→ **Task description**
After finding the line with "[0:00.67-0:01.00]", restate it and each remaining line of the material word for word, omitting every picture.

--- START ---

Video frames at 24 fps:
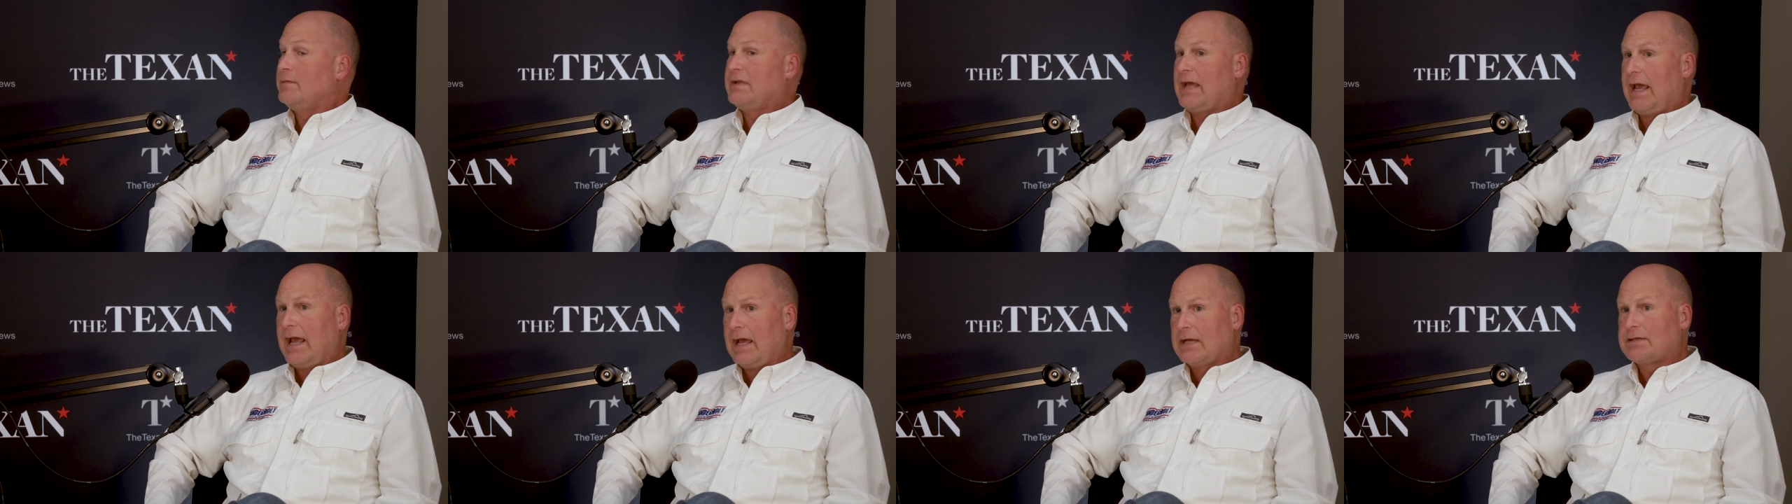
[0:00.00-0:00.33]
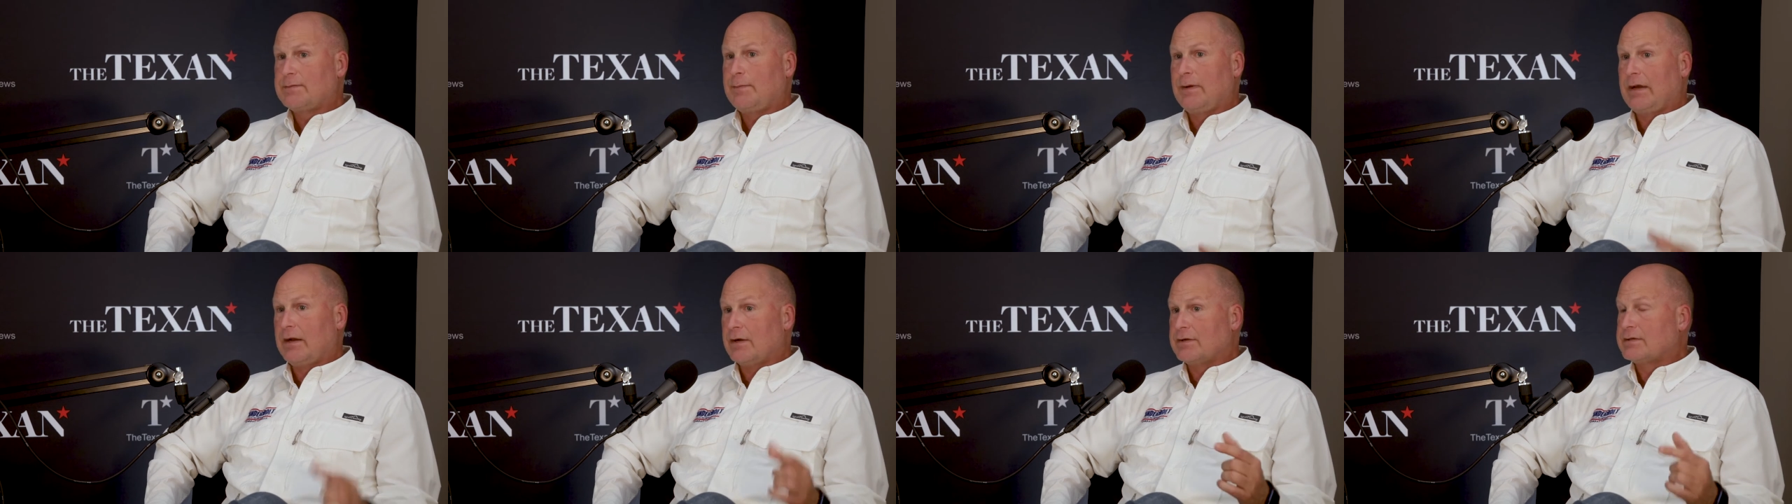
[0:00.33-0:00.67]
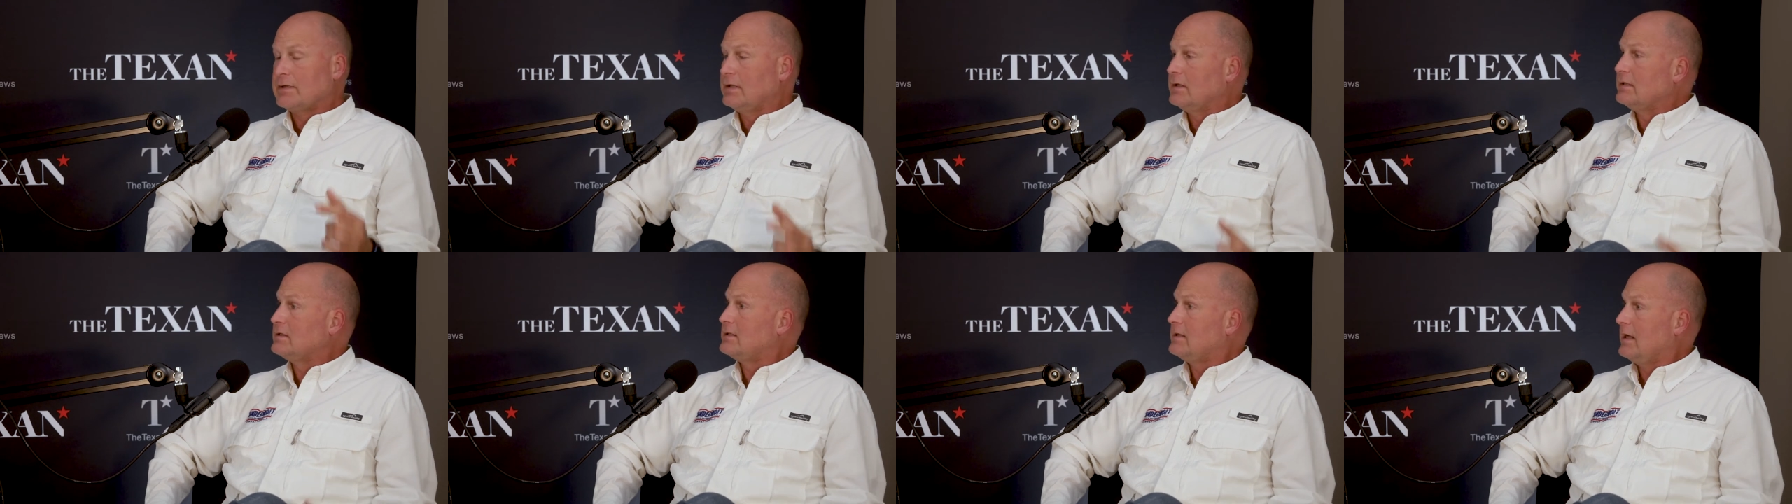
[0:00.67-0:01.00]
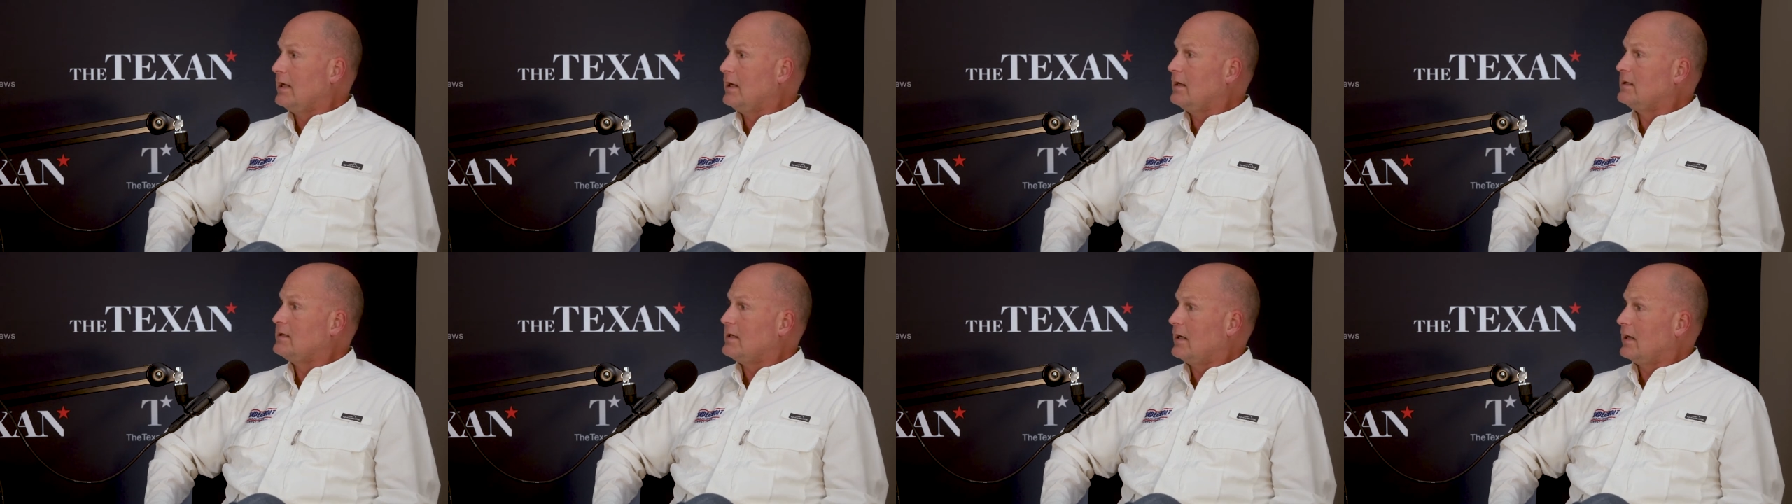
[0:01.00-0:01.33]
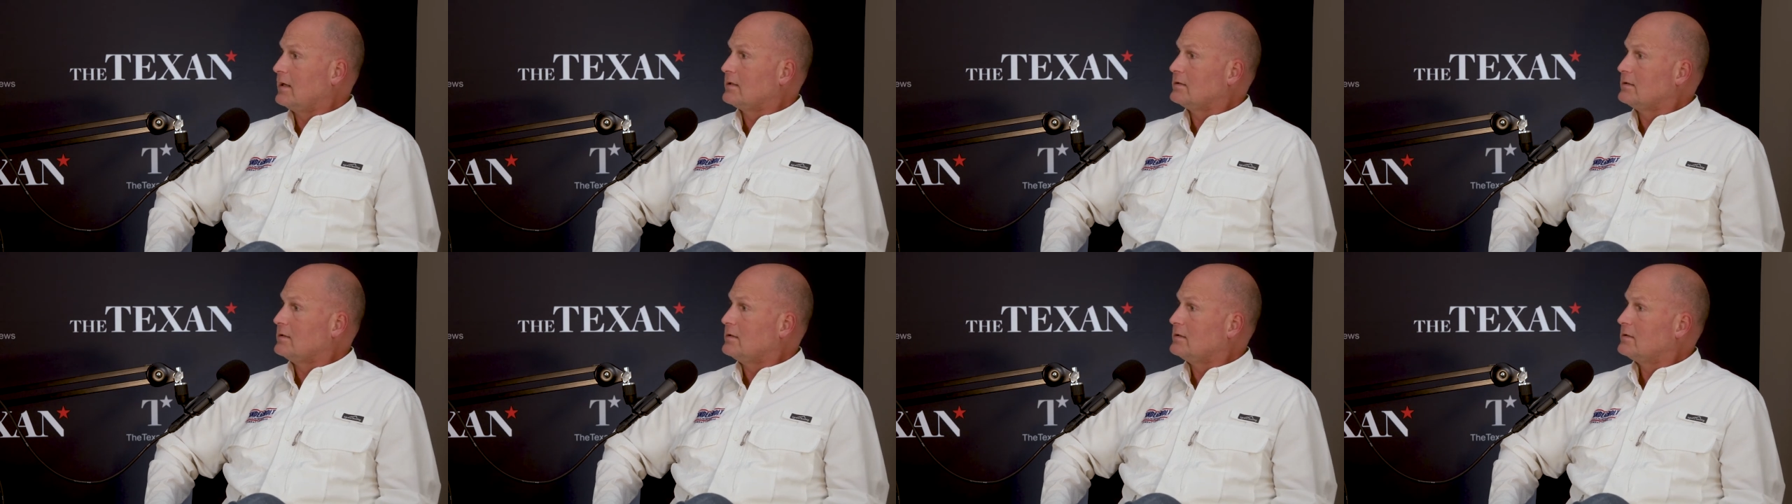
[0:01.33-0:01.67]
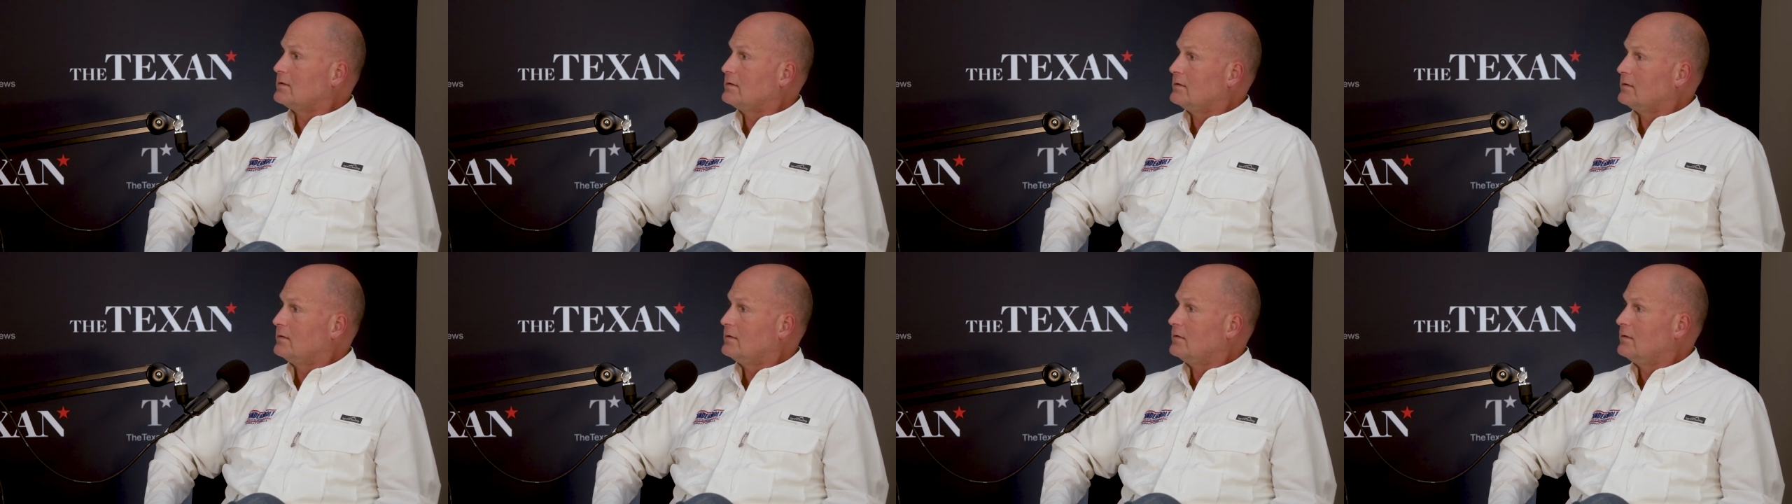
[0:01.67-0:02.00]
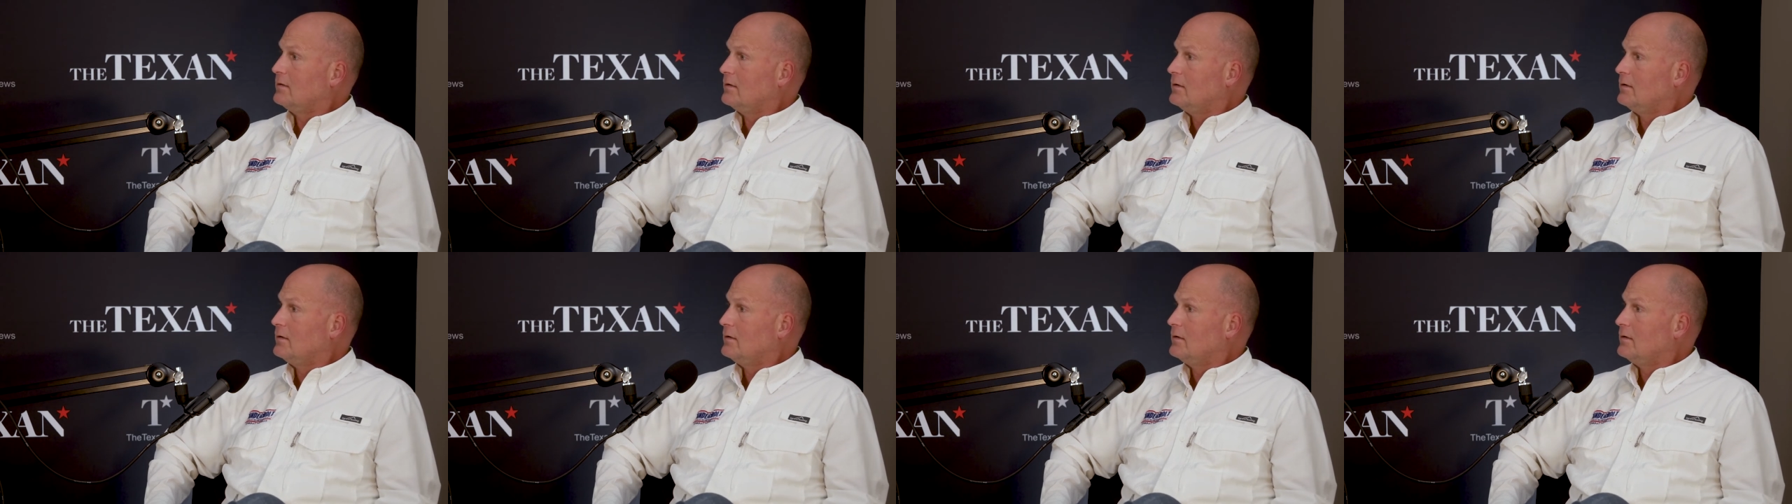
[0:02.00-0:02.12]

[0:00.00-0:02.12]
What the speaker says: taxpayers in the state of Texas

--- END ---

→ **Completed exercise**
[0:00.67-0:01.00]
[0:01.00-0:01.33]
[0:01.33-0:01.67]
[0:01.67-0:02.00]
[0:02.00-0:02.12]

[0:00.00-0:02.12]
What the speaker says: taxpayers in the state of Texas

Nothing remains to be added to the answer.